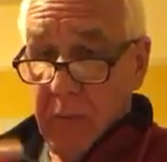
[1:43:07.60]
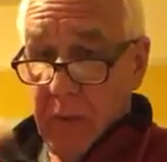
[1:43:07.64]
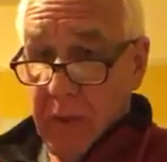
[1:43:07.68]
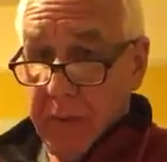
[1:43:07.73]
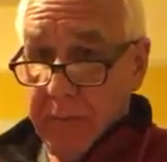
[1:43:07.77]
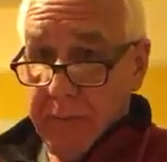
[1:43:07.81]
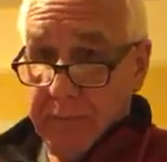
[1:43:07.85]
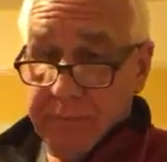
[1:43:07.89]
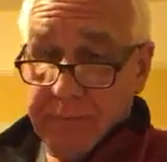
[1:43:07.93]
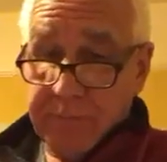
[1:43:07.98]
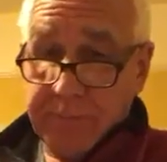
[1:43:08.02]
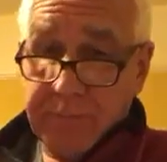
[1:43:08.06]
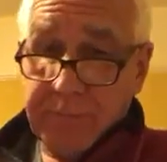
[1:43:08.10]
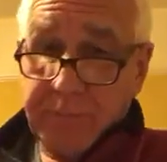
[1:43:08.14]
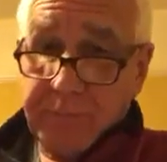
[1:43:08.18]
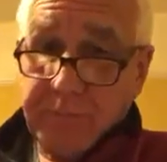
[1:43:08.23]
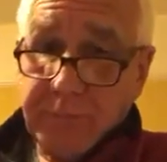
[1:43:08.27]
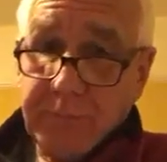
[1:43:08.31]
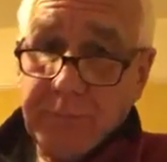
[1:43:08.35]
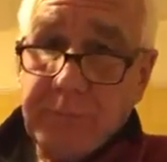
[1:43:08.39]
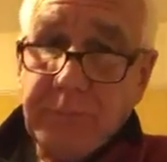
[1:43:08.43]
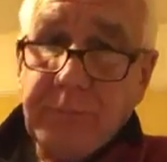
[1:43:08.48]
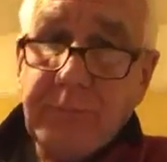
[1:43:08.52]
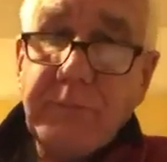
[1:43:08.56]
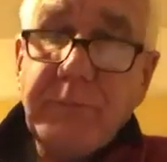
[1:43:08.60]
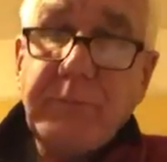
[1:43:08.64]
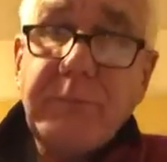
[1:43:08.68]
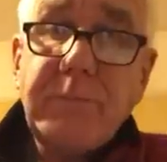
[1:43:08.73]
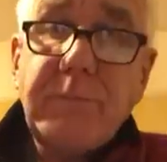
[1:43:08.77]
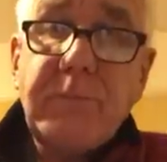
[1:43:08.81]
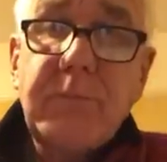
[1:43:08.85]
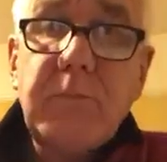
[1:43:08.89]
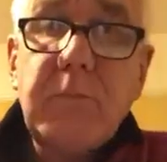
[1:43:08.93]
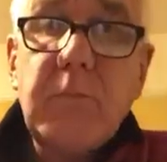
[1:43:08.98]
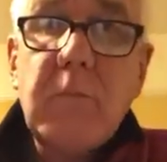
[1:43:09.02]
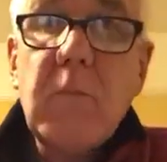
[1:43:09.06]
one.
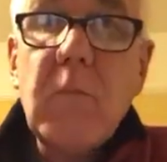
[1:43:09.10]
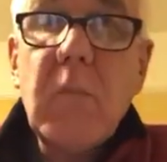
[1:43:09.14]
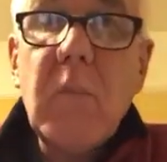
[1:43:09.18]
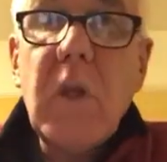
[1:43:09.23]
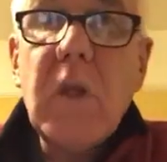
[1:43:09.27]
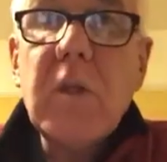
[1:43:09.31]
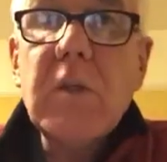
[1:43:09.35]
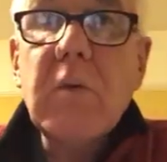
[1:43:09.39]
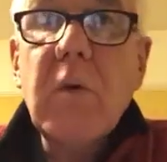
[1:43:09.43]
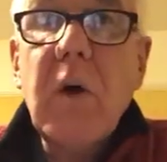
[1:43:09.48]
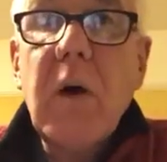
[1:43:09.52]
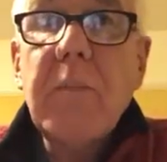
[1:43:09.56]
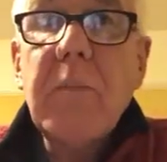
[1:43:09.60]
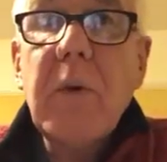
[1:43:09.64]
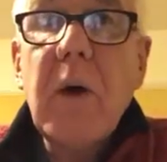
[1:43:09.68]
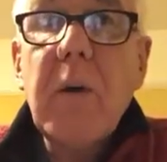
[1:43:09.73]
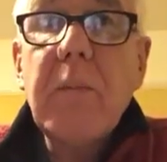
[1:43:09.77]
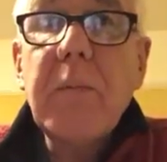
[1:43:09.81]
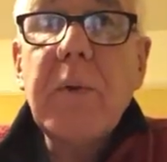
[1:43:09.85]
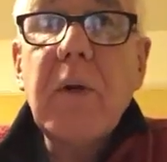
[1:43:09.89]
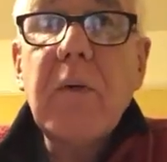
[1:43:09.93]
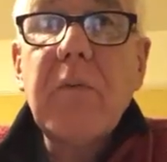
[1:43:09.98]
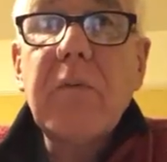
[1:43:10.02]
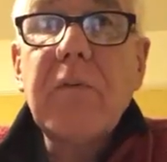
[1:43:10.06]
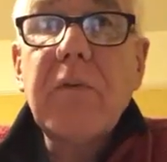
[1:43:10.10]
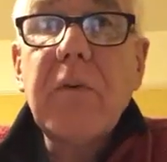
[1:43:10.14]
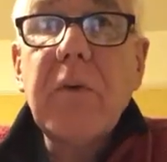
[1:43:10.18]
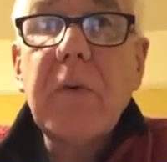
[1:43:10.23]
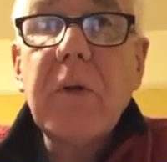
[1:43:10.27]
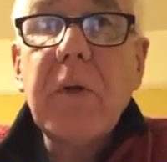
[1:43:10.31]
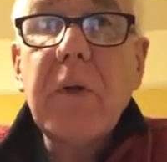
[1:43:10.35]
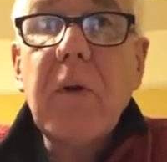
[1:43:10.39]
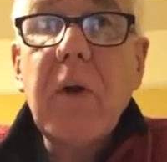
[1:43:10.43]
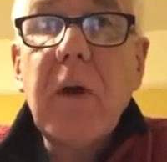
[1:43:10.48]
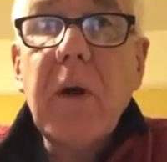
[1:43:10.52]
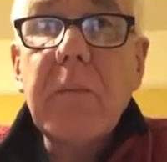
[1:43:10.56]
So I might be on through
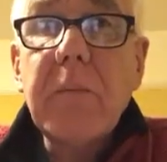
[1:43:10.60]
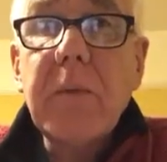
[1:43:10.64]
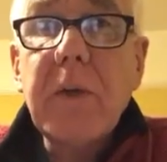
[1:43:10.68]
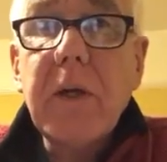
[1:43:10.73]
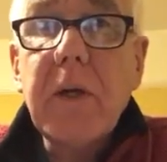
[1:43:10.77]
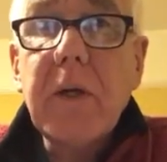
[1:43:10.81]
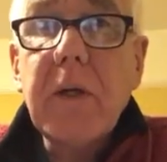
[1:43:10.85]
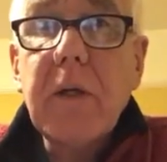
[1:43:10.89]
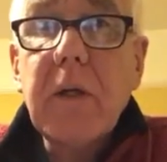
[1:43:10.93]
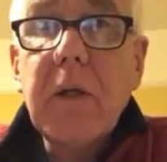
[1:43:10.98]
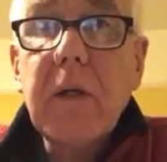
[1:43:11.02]
the night a bit.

■ ■ ■ ■

▶ To do
Reproduce, word for word, everything in the listing above from the line containing "[1:43:09.60]" down to the line containing "[1:43:10.39]", both of them included. No pictures.

▶ Problem solution
[1:43:09.60]
[1:43:09.64]
[1:43:09.68]
[1:43:09.73]
[1:43:09.77]
[1:43:09.81]
[1:43:09.85]
[1:43:09.89]
[1:43:09.93]
[1:43:09.98]
[1:43:10.02]
[1:43:10.06]
[1:43:10.10]
[1:43:10.14]
[1:43:10.18]
[1:43:10.23]
[1:43:10.27]
[1:43:10.31]
[1:43:10.35]
[1:43:10.39]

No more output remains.